§ LISTED ENTRIES:
[Start of Attachment]
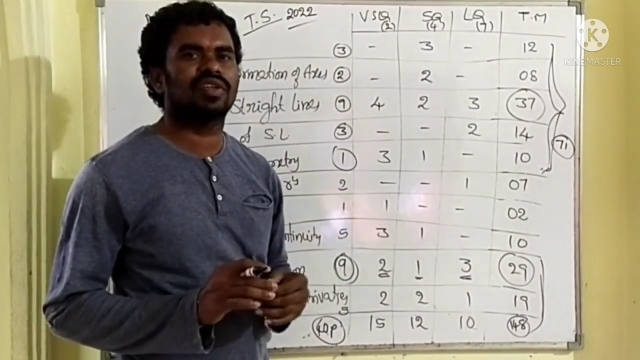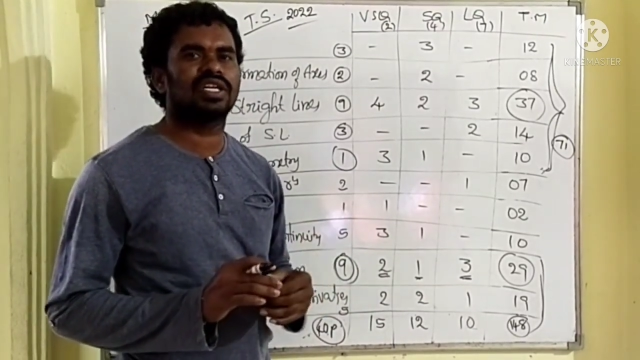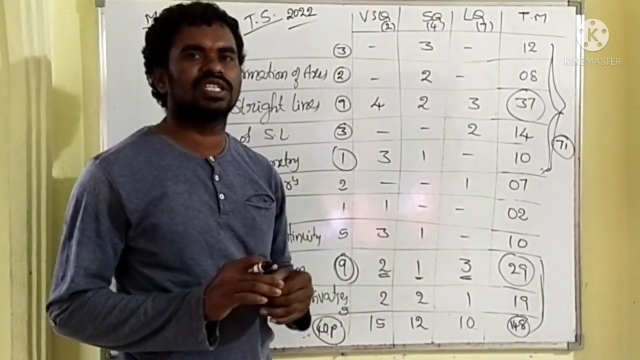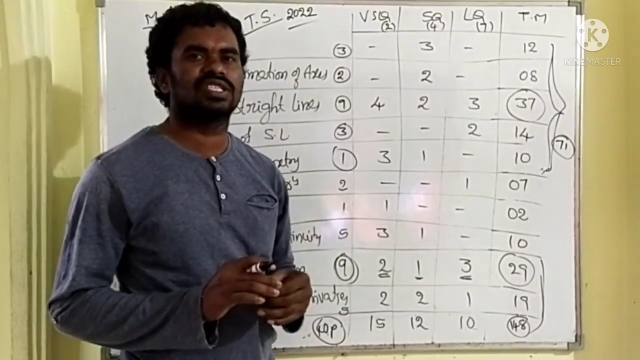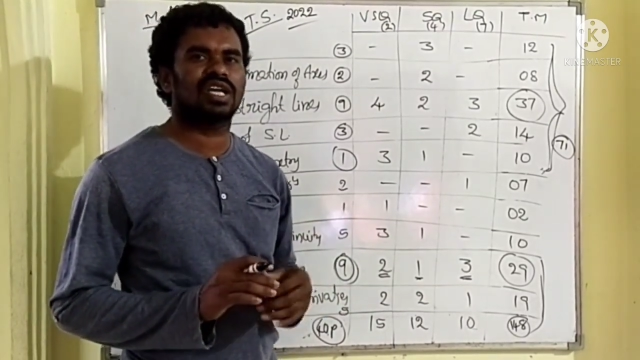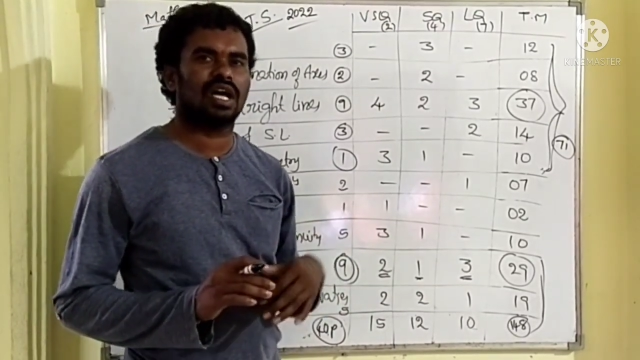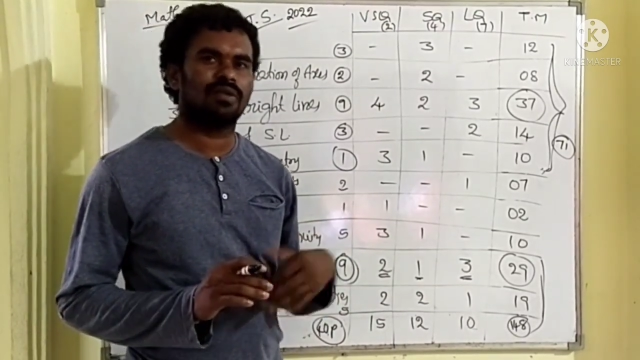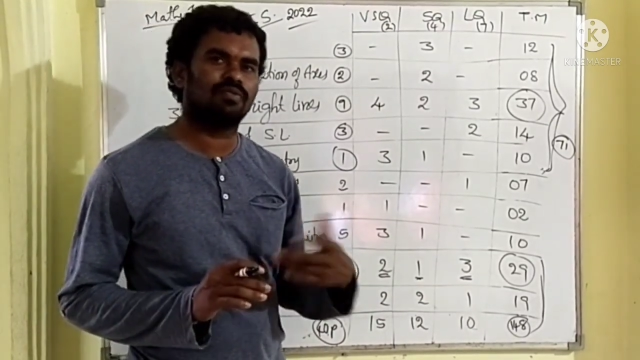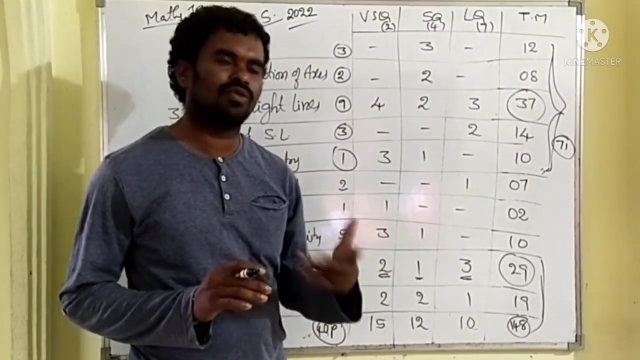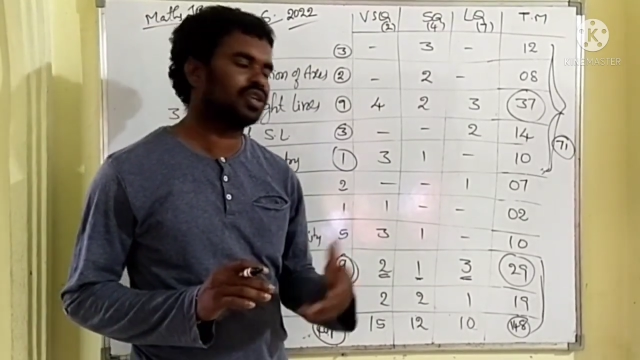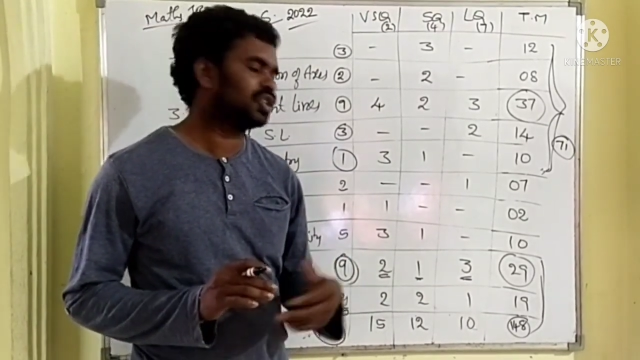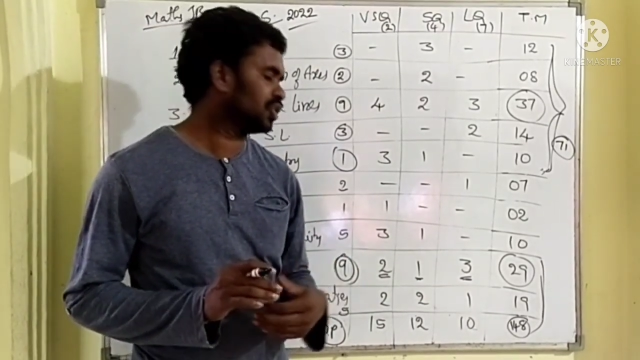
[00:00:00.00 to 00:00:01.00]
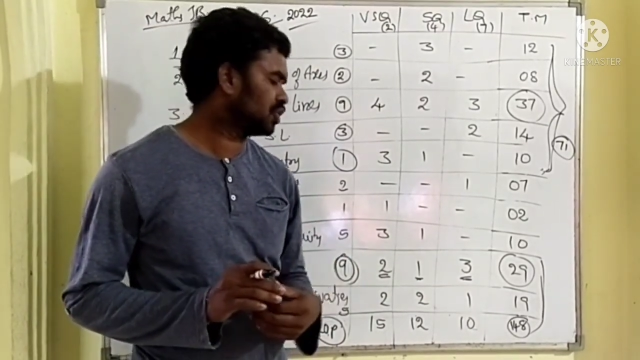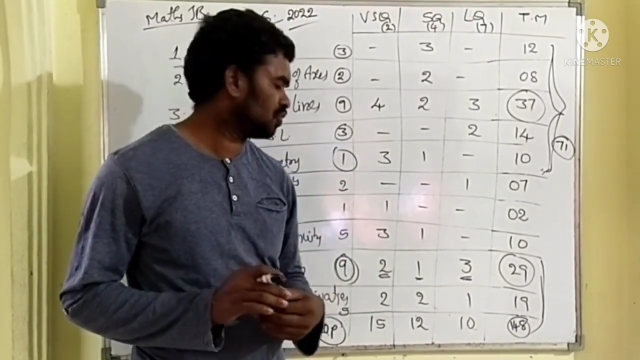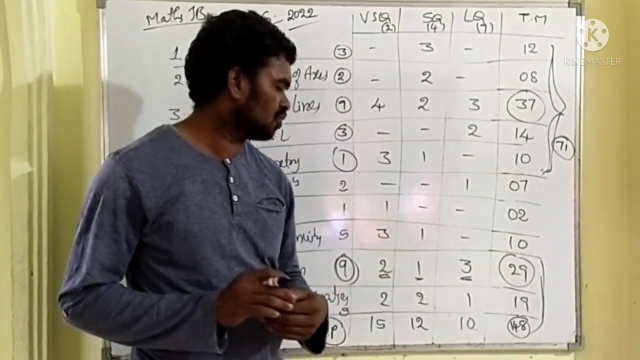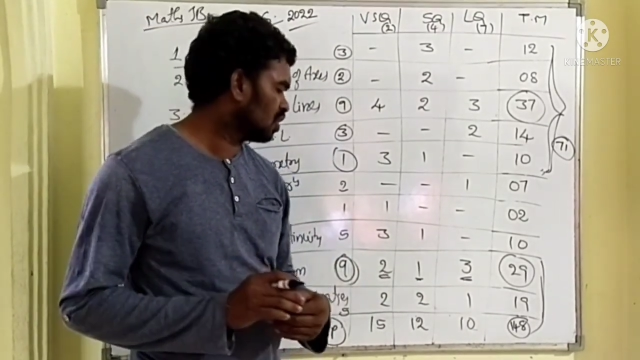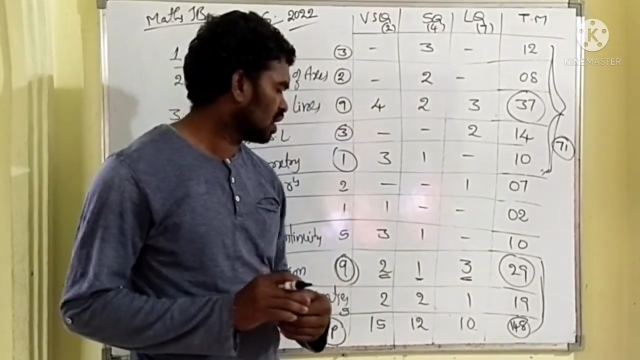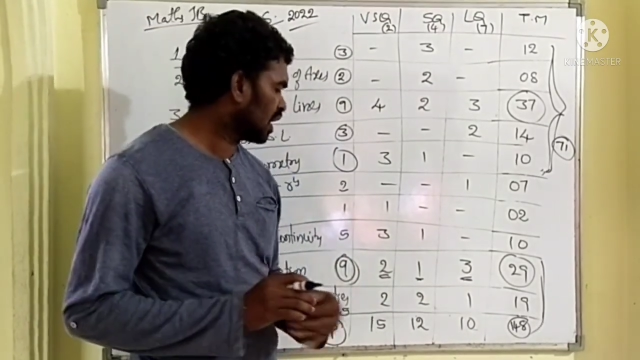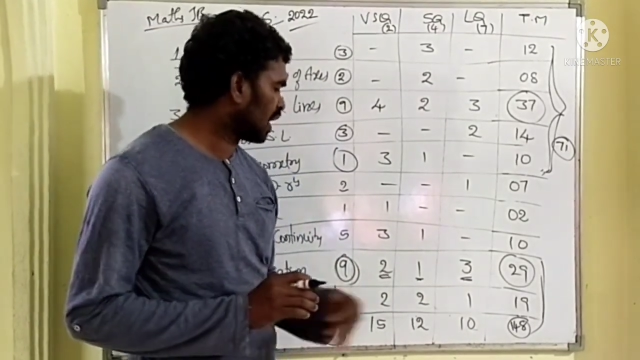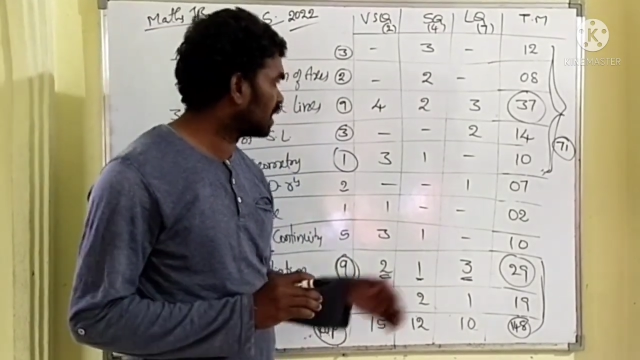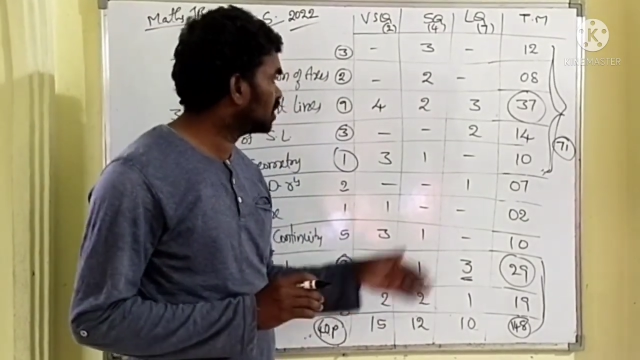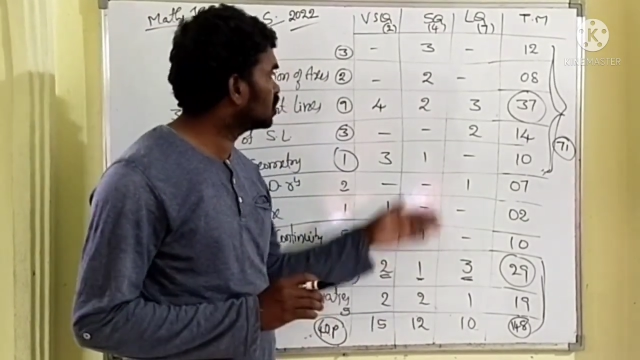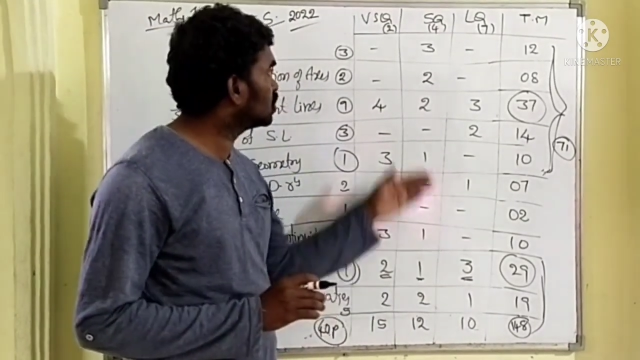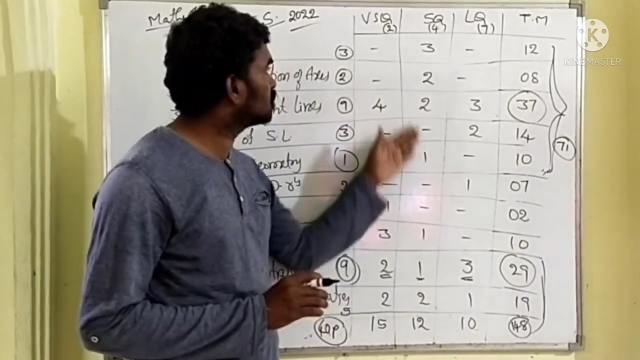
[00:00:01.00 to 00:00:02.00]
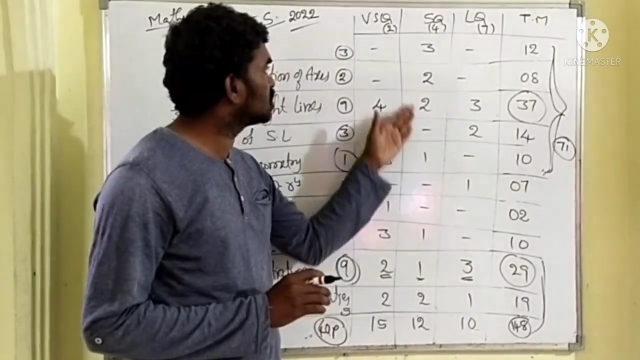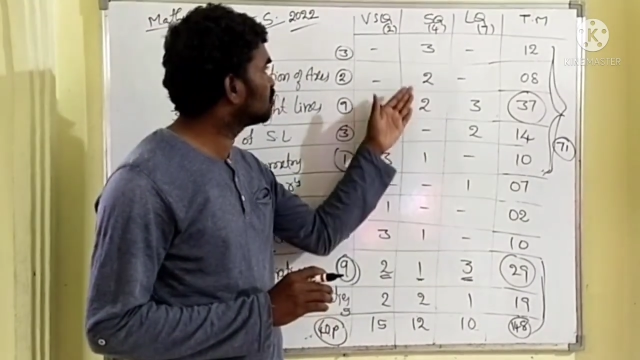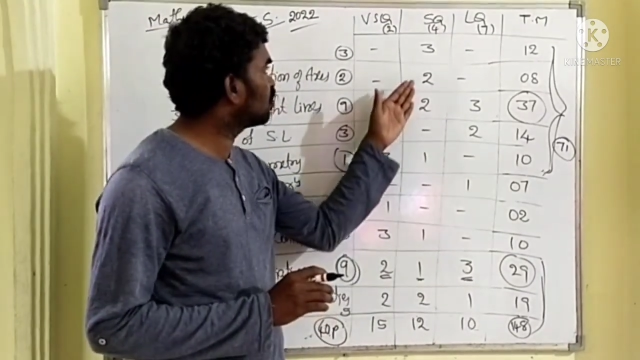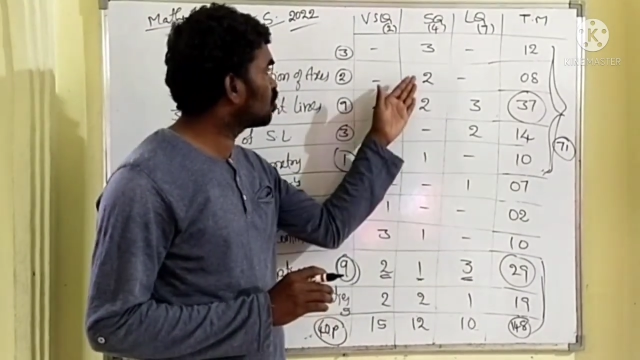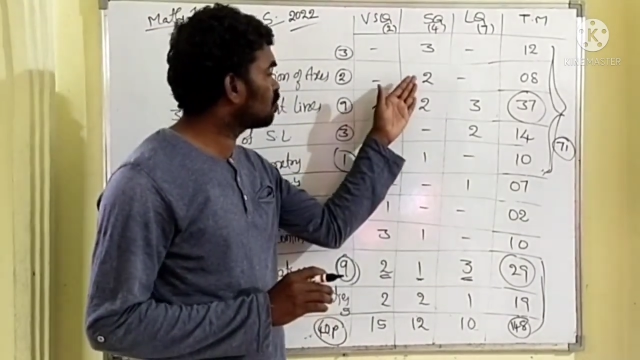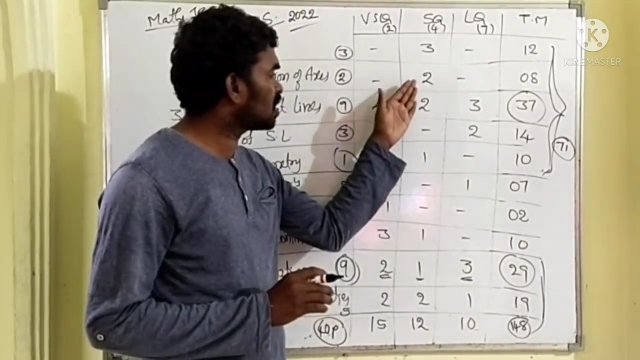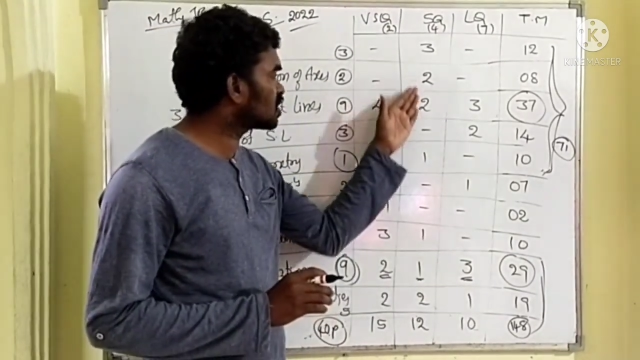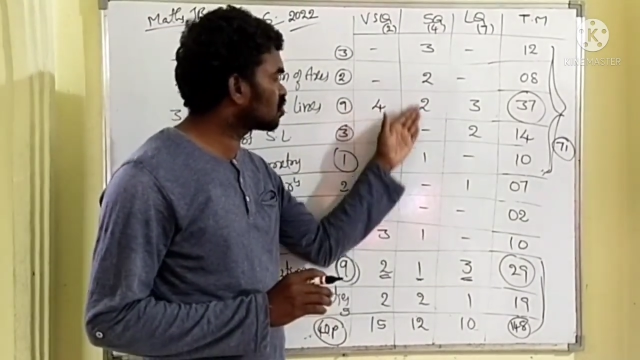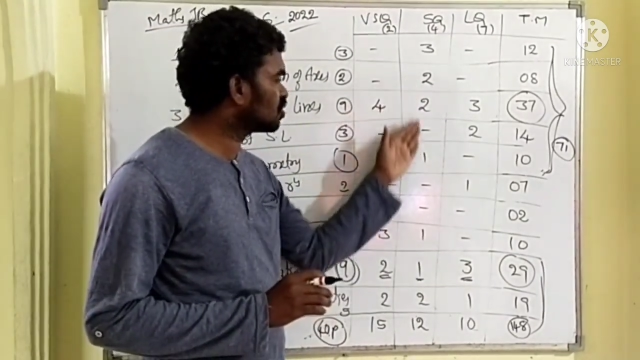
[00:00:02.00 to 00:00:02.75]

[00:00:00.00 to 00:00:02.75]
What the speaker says: That is helpful to you. And 4 mass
[End of Attachment]
§ TASK DETAILS: Return every entry word for word, but drop any pictures.

§ EXERCISE RESULT:
[00:00:00.00 to 00:00:01.00]
[00:00:01.00 to 00:00:02.00]
[00:00:02.00 to 00:00:02.75]

[00:00:00.00 to 00:00:02.75]
What the speaker says: That is helpful to you. And 4 mass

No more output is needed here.